Using Pandas’ `get_dummies` method, you can achieve the same result with fewer steps. This method automatically handles the conversion of the categorical `Country` column into multiple binary columns.

Also, specifying the data type as `int` is important because, by default, `get_dummies` will return boolean values (`True` or `False`). Setting `dtype='int'` ensures the new columns contain integer values instead.

Can you see any drawbacks with this approach? Think about it before reading on.

Challenges of One-Hot Encoding: Dummy Variable Trap

One-Hot Encoding results in a Dummy Variable Trap as the outcome of one variable can easily be predicted with the help of the remaining variables. Dummy Variable Trap is a scenario in which variables are highly correlated to each other.
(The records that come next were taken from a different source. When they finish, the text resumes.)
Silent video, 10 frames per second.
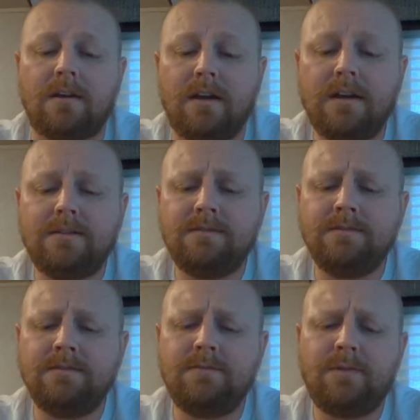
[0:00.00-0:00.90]

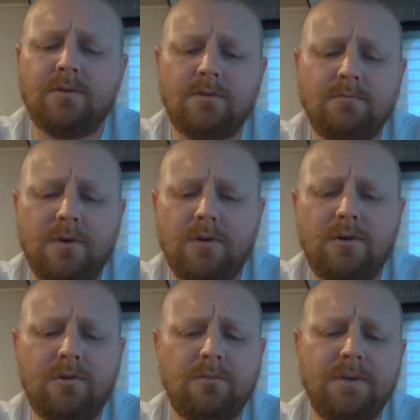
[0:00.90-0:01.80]
heading for
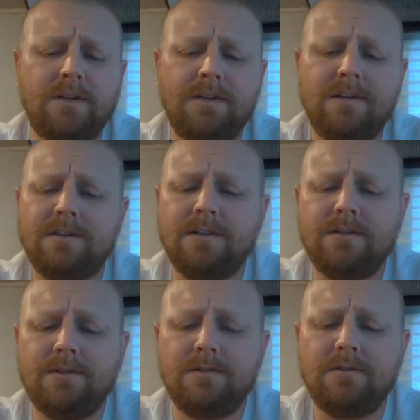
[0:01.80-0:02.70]

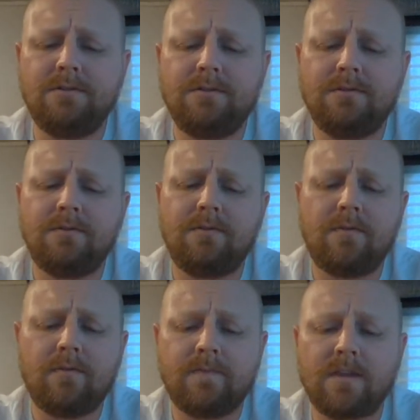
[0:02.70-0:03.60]
Mobile.
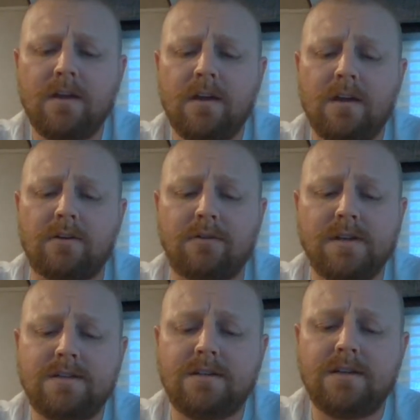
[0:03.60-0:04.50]

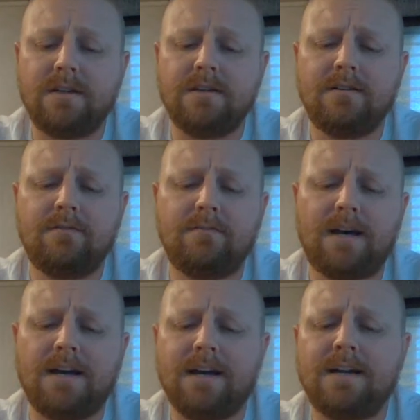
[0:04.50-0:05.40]
Reach the end of
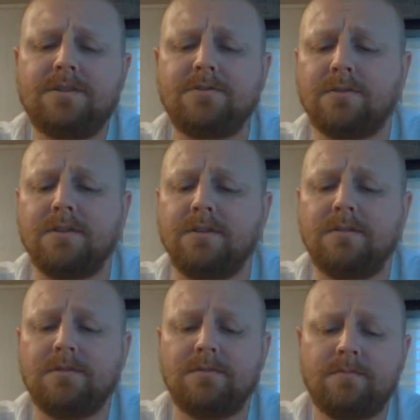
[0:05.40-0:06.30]
my trail.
The Dummy Variable Trap leads to the problem known as multicollinearity. Multicollinearity occurs where there is a dependency between the independent features. Multicollinearity is a serious issue in machine learning models like Linear Regression and Logistic Regression.

So, in order to overcome the problem of multicollinearity, one of the dummy variables has to be dropped. Here, I will practically demonstrate how the problem of multicollinearity is introduced after carrying out the one-hot encoding.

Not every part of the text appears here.